The 11th of July has come and gone, and along with it, the official opening of the giant Gundam statue in Odaiba, Tokyo. Here’s a look at what the scene was like just over a week later, flashing lights and all…
This is the third and final part of a three part series. Click here for Part 1, which looks at an early stage in the construction process, and click here for Part 2 which shows the completed statue before the official opening.
We visited on a sticky summer Sunday afternoon to catch the day/night transition, and we were certainly not alone. What was once a lush, green park has now been thoroughly trampled into a giant dust field by thousands of delighted visitors… which is ironic, given that not only is the statue the centrepiece of the Gundam series’ 30th anniversary celebrations, but also that of the Tokyo Metropolitan Government’s “Green Tokyo” project, aimed at promoting a greener, more ecologically aware and sound future for the city.
But never mind that. Look, it moves!
See for yourself.
The statue puts on a show once every hour involving flashing lights, sprays of mist and a moving head all choreographed to music and timed with various robotic sound effects. The whole spectacle lasts for only a few minutes, but it from all the intermittent ooh’s and aah’s and approving applause from the onlookers at the end, it certainly succeeds as a crowd pleaser nonetheless.
And, although I say this everytime I upload a video from my camera, apologies for the very un-2009 quality of the videos in this article. My old camera can only take 30 seconds of low-resolution video at a time, which is especially unfortunate here as it was typically longer than 30 seconds between each separate display (turning its head, lifting its head, spraying mist, etc.), making it difficult to capture everything in one clip. Anyhow, moving on…
The construction barrier that once hid the Gundam’s lower legs has finally been removed, revealing its very hefty pair of red shoes.
I’d say that each foot was roughly equivalent in size to that of a small to medium sized car. I’ve said it before, but I’ll say it again – this thing is huge.
And you get to walk between its legs!
Not surprisingly, there was a sizeable queue, but thankfully the staff on hand managed to efficiently muster the herd through at a reasonable pace so I didn’t have to wait more than about 10 minutes to pass between the Gundam’s mighty feet…
… take the obligatory crotch shot…
… and TOUCH it. Yes, that is my gangly hand right there, next to some decals that demonstrate that random numbers and acronyms are all you really need to sound “technical”.
And now, for some pictures featuring people who aren’t me, posing around the right ankle joint. One thing I appreciate about Japan is that people from all walks of life get into this kind of stuff, not just the nerdy otaku types, and it’s completely normal and accepted. For example:
B) Men who look like they like this stuff.
C) Men who look like they beat up on men who like this stuff.
Wouldn’t want to be here if that booster back pack turned on!
Gawking at a giant robot and capturing the spectacle from every possible angle is bound to take a physical toll on the body. Or so thought the organisers of the event, who kindly set up an array of food stalls along the outskirts of the field. Looks like they were right.
Gawking at a giant robot and capturing the spectacle from every possible angle is also bound to make you want a giant robot of your own. Those who feel frustrated at not being able to take away the real thing can find small relief at a Gundam merchandise stall like the one above.
An event as big as this based on a character from an anime series wouldn’t be complete without cosplayers! Here are two official-looking characters moments after being interviewed by the press…
… and what would have been a very sweaty fan inside a very cute Zaku (?) costume. Somehow I don’t think this little guy would have stood much of a chance against Mr. RX78-2 across the field.

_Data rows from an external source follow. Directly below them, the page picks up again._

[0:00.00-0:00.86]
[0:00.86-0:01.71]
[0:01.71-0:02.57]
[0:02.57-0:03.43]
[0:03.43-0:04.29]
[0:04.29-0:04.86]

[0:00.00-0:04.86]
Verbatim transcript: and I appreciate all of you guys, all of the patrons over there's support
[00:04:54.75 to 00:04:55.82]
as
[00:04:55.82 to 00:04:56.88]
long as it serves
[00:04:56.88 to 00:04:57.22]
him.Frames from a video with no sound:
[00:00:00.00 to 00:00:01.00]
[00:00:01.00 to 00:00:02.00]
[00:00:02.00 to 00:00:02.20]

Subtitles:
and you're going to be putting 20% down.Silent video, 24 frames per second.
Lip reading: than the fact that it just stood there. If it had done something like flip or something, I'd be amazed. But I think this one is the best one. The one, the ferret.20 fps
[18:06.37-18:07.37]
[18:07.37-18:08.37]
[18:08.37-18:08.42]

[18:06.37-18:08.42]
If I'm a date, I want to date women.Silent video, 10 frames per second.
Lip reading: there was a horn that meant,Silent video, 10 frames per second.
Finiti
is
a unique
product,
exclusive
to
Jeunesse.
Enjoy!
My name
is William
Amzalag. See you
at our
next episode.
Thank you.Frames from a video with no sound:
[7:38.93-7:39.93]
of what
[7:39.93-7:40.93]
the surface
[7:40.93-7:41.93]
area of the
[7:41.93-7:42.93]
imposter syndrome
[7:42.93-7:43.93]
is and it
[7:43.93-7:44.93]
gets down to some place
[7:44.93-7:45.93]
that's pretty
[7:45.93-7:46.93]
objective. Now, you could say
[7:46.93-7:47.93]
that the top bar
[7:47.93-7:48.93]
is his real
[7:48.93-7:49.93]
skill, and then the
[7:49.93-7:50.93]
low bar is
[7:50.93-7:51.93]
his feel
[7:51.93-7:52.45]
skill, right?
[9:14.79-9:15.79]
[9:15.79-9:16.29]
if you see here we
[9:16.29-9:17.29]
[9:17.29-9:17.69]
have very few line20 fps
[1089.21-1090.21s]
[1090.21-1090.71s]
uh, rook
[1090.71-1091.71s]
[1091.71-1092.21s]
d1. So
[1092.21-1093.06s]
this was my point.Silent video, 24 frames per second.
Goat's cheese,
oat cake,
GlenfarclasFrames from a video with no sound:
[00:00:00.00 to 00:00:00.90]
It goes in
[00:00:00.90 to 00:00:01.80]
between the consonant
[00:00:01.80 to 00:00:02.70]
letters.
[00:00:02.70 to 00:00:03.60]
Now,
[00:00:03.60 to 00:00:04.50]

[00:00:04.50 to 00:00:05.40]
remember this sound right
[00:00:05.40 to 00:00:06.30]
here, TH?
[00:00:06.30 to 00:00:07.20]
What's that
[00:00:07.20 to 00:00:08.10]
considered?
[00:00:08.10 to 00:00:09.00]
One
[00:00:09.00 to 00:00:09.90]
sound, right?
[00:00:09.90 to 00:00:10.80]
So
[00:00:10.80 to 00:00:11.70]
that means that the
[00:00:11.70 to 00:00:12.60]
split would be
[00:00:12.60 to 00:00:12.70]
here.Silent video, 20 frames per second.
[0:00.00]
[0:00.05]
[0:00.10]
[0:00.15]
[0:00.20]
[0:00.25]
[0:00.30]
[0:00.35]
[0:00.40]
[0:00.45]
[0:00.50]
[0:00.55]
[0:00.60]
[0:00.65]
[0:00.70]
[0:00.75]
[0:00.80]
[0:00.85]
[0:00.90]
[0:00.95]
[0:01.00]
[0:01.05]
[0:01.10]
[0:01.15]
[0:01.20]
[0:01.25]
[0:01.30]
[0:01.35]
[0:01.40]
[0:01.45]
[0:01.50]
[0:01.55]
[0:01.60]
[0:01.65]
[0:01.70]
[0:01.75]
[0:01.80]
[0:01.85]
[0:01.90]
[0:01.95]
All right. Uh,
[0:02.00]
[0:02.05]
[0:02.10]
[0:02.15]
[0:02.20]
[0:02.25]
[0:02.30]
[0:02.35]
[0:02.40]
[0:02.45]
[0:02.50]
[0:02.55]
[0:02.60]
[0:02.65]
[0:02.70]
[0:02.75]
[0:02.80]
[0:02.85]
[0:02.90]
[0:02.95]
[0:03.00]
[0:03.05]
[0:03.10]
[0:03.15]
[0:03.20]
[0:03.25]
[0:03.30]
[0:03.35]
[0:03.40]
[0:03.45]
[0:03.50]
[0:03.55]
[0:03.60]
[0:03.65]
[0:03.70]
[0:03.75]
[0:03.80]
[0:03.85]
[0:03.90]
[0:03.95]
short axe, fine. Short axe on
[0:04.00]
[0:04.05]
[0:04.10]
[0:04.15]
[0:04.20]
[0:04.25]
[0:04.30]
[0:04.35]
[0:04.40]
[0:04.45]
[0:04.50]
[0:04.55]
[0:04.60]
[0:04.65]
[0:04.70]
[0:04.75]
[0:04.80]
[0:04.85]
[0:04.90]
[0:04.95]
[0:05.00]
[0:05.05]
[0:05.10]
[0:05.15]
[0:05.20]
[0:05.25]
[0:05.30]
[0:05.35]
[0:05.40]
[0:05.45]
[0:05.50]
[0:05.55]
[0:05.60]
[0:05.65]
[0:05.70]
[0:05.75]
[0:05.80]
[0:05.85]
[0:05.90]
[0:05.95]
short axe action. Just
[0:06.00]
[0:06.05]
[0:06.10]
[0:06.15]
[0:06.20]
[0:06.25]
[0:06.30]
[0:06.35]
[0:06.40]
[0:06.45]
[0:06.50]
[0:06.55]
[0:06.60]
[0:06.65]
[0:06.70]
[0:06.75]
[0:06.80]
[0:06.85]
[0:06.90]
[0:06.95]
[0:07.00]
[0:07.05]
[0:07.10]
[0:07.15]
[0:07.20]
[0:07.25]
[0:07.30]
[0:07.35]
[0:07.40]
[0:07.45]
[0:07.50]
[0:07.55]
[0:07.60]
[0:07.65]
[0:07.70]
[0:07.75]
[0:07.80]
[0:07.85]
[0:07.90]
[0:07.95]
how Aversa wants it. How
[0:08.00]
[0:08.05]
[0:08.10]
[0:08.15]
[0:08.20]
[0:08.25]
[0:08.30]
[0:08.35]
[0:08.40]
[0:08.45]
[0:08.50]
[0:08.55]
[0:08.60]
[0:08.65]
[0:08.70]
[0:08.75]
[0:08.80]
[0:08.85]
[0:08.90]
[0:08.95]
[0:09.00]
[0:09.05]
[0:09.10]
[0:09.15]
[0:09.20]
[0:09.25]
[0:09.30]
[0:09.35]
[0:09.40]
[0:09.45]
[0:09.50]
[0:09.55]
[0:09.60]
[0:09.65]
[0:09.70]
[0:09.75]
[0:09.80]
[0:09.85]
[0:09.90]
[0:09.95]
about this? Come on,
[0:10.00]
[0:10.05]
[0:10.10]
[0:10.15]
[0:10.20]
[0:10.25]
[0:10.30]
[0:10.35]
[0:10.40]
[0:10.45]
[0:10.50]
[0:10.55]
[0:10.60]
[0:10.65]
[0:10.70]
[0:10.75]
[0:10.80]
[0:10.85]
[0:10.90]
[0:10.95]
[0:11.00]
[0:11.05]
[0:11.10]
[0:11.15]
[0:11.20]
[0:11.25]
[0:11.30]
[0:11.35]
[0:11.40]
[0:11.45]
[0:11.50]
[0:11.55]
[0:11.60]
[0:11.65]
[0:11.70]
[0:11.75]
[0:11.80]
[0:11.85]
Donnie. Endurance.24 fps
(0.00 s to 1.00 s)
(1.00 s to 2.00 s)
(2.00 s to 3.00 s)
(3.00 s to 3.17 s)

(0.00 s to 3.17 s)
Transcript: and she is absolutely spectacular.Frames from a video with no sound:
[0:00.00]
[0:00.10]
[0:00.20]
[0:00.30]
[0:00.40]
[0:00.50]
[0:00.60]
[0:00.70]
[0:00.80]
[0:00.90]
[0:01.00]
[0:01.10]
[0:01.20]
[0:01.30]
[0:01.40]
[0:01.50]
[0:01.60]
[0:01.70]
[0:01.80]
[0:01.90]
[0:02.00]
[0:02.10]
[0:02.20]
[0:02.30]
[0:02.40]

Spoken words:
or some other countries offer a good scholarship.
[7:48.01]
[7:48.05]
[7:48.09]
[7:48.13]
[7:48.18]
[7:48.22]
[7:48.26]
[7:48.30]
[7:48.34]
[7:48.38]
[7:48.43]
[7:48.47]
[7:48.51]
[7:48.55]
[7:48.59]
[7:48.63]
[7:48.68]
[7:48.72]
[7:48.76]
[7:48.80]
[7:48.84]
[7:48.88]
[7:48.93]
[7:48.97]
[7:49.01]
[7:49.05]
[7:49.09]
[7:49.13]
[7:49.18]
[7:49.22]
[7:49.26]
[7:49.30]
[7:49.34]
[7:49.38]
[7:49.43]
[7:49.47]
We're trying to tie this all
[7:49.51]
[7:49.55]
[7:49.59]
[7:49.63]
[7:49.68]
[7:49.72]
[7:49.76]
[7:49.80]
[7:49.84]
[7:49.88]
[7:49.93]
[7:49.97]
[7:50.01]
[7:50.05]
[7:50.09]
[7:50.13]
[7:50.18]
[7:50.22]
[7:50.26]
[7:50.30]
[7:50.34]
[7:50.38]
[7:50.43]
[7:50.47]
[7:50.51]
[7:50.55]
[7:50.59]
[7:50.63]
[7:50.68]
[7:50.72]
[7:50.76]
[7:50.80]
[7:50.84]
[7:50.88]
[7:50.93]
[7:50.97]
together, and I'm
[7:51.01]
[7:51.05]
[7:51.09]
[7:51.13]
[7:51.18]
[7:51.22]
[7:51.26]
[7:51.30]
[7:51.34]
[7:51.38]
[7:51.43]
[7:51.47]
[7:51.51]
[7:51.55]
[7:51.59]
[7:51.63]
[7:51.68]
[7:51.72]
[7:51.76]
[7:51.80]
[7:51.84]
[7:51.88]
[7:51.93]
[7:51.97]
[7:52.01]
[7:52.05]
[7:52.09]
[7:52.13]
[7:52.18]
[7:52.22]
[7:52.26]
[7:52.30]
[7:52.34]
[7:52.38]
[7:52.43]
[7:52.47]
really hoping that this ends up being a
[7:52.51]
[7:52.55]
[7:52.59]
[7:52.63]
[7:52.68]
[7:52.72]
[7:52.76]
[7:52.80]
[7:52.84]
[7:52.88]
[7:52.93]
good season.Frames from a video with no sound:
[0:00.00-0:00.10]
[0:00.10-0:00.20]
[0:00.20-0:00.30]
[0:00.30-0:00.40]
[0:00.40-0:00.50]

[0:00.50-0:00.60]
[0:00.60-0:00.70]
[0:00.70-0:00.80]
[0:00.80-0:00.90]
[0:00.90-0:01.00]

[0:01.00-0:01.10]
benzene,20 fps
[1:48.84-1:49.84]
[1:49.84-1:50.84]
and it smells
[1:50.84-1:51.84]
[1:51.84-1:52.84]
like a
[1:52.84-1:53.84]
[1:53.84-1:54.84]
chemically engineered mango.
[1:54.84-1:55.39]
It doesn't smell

But that didn’t stop him from getting an interview! Being smaller makes him all the more approachable, you see. And that claw? Adorable!
A cosplaying couple. By this stage, it was approaching sunset.
But the crowds saw no sign of relenting.
And who could blame them? This was undoubtedly the most breathtaking time to see the statue.
For once, the Gundam had to share the limelight.
The dramatically-scored “powering up” sequence.
The fleeting, very pretty colours at twilight.
And before we knew it, it was night.
Gazing skyward gives the impression of the Gundam placed where it belongs – in space, and in the future.
Please don’t go.
It’s difficult to imagine how they’re going to top this once (and if) the Gundam’s 50th anniversary rolls around. What could they possibly add to it? Moving arms? Working legs for a truly “mobile” Mobile Suit Gundam? A booster back pack that spits fire? An internal elevator that goes up through its body and into an observatory deck in its head? With a restaurant inside? I suppose it’s all possible, if they rake in an absurd amount of money over the next 20 years and the cost of public liability insurance plummets by a similar amount. But for now, consider this the coolest tribute that any pop-culture robot could, in this day and age, possibly hope for.